Achievement Range Calculator
• Their is an excel calculator to assist teachers and evaluators in establishing (and
confirming) achievement ranges for SLTs.
• Enter into the left hand column the number in the target audience.
• Enter into the next column the percentage projected to be proficient (minimum of
70%). You can change the percentage to reflect the agreed upon goal.
• The calculator will the give you the achievement ranges for your SLT based on
15% above the target and 15% below the target. It was also show the
corresponding % ranges.
• The range above and below the target can be between 10% and 15% according
the state, but flexibility is given to the teacher and evaluator to use different
ranges. This calculator just computes based on 15%.
Range Examples
• Teacher A
• Last year 80% of her 8th grade students scored Basic or above on
the LEAP.
• The students that she has now scored 69% Basic or above on the
• A reasonable but challenging goal for this teacher would be that
75% of her students score Basic or above
Insufficient Attainment: 0 - 59
Partial Attainment: 60 - 74
START HERE: Full Attainment: 75% - 90%
Exceptional Attainment: 90 - 100
Range Example
• Teacher B
• 28% of her students last year scored Basic and above on the 8th
grade LEAP ELA test.
• 40% of the students that she has now scored Basic and above on
the 7th grade iLEAP ELA test.
• Students at a school with similar demographics scored 47%.
• The district average is 61% on the 8th grade LEAP ELA.
• A reasonable but challenging goal for this teacher would be that
50% of her students score Basic and above on the 8th grade LEAP.

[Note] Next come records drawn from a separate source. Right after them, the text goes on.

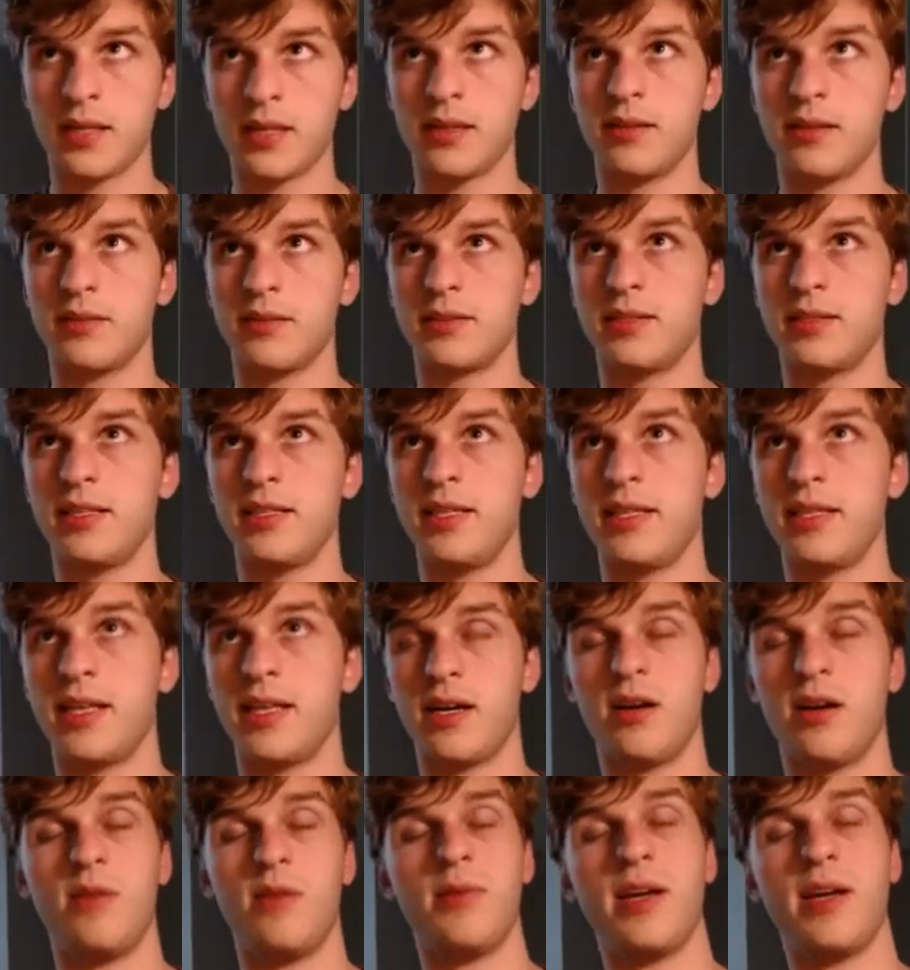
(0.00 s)
you'll see
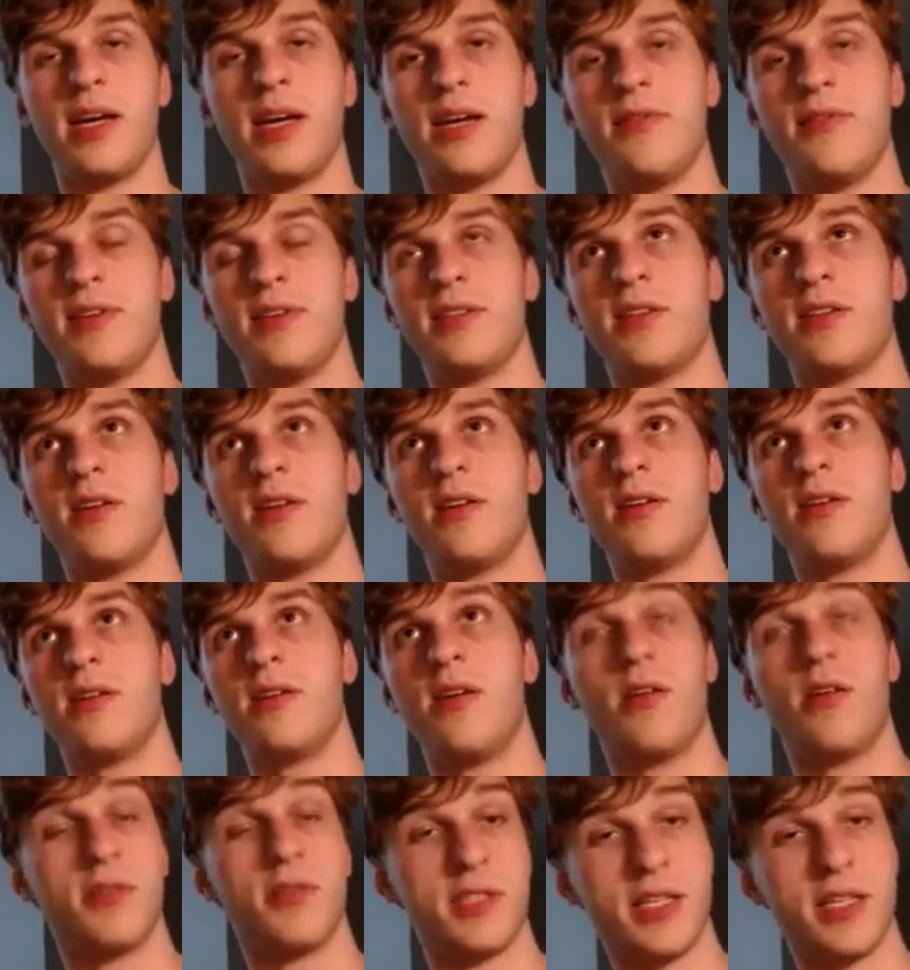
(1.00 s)
that all we have is our
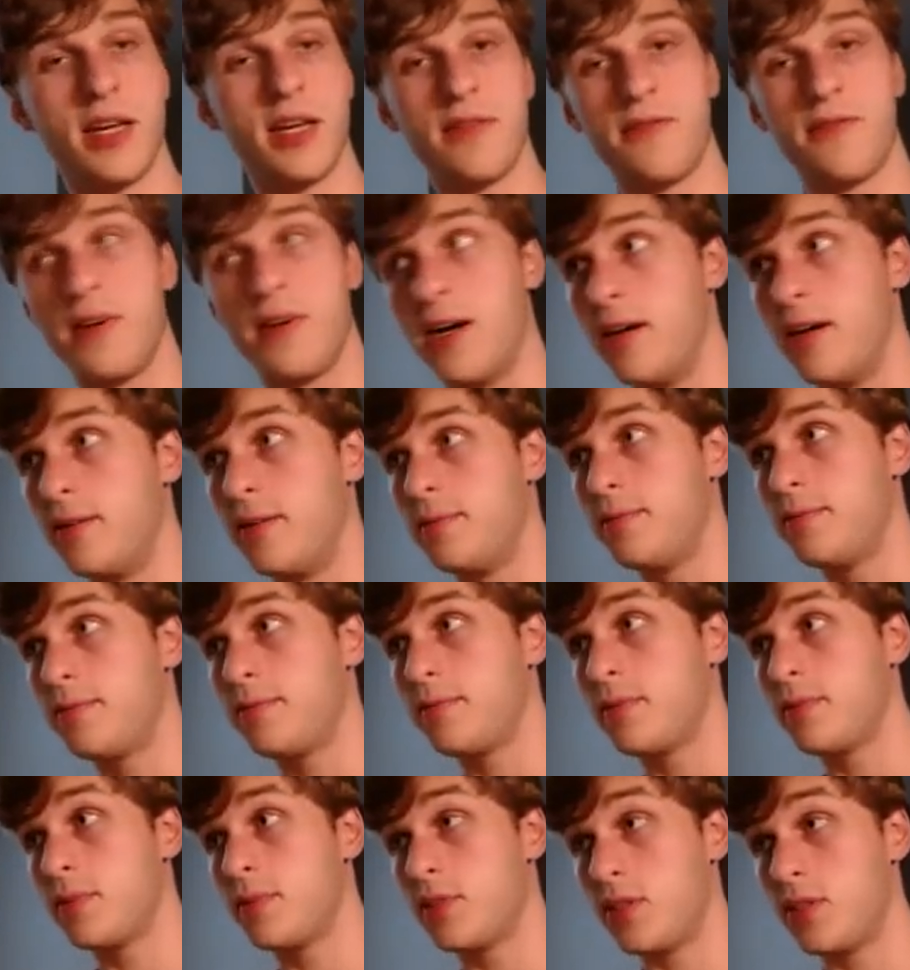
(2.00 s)
RTF file.
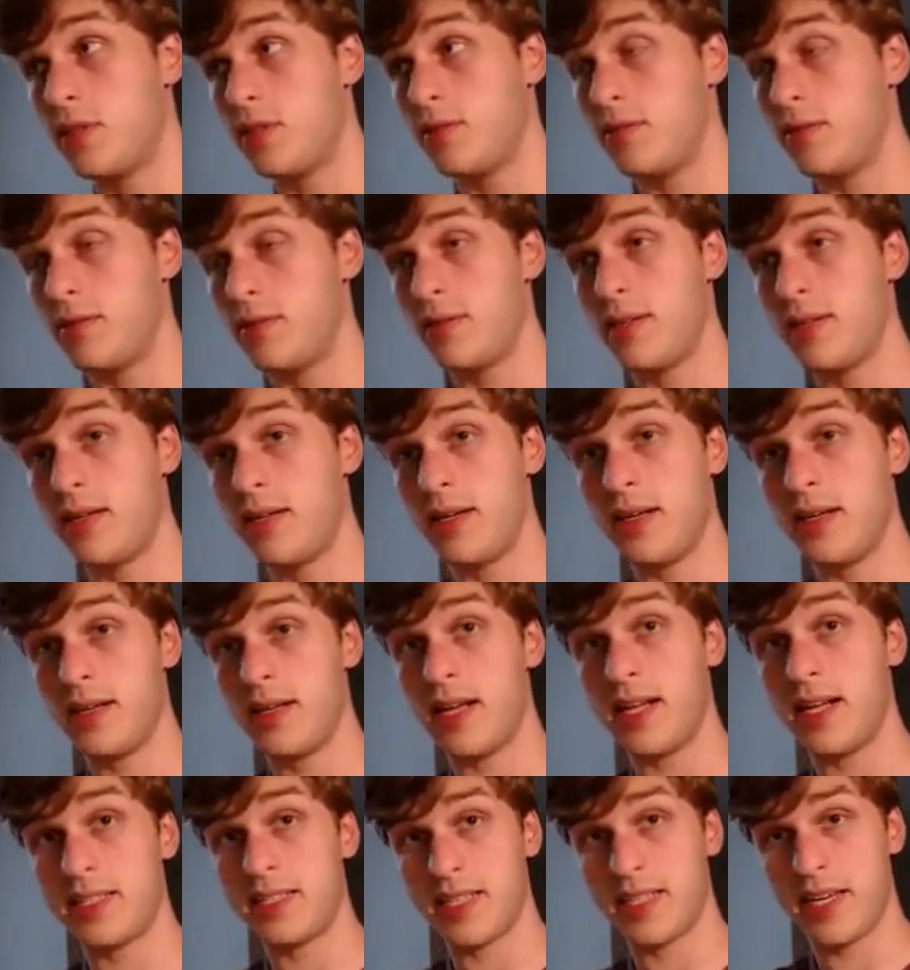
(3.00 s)
So
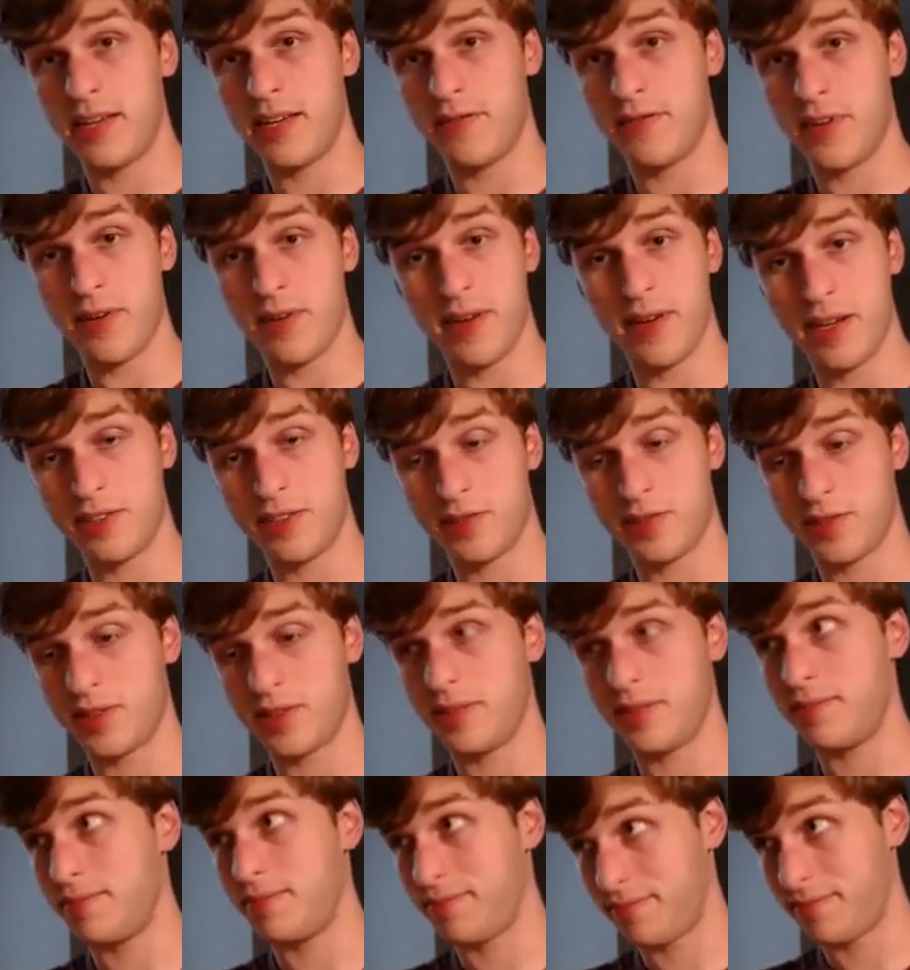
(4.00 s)
that's a very
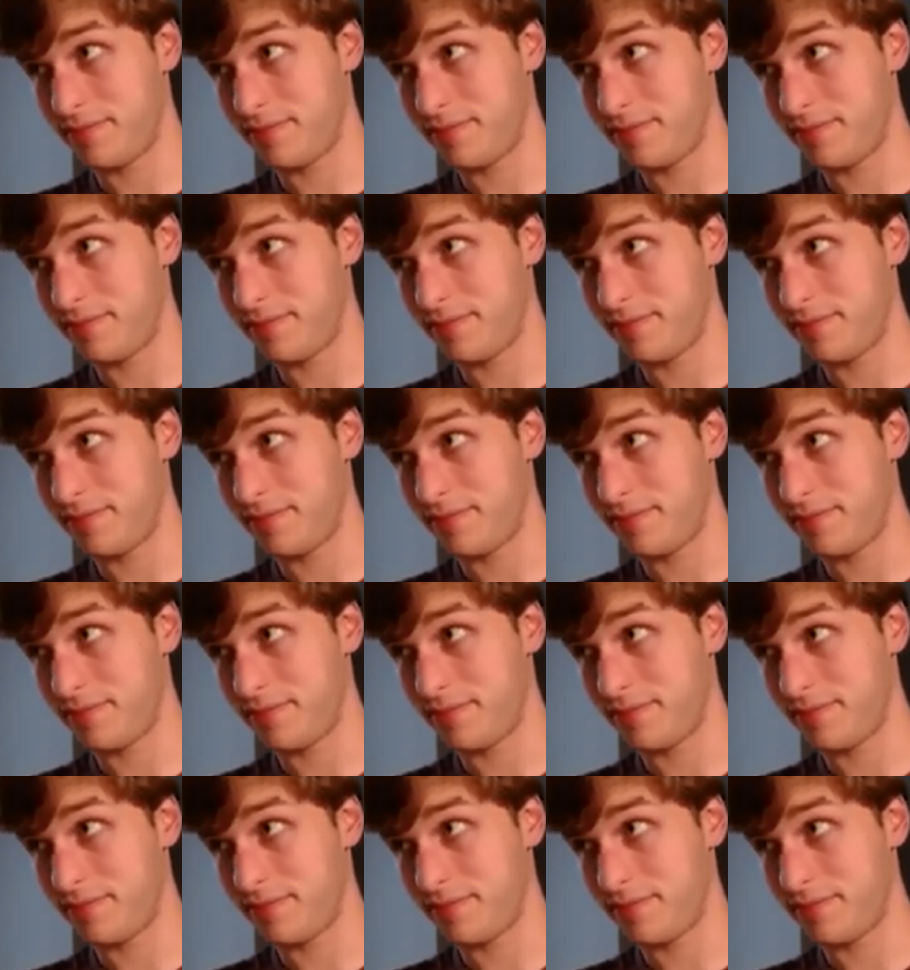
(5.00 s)
interesting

Insufficient Attainment: 0 - 34
Partial Attainment: 35 - 49
START HERE: Full Attainment: 50 - 75%
Exceptional Attainment: 75 - 100
Writing Process
• Collaborate with other teachers at your school (or district) teaching the same
grade and subject.
• Look at samples written by peers.
• Do a draft on the template provided.
• Don’t rush. It make take several attempts to feel good about what you have
• Have a peer or supervisor review for support when you feel good about what
you have written. (District and School Level Support System.)
• Consult with your evaluator to insure you are on the same page. This should
done at the beginning of the process as well as near the end of the process.
• Repeat the process for writing a 2nd SLT.
• Refine and polish your final product.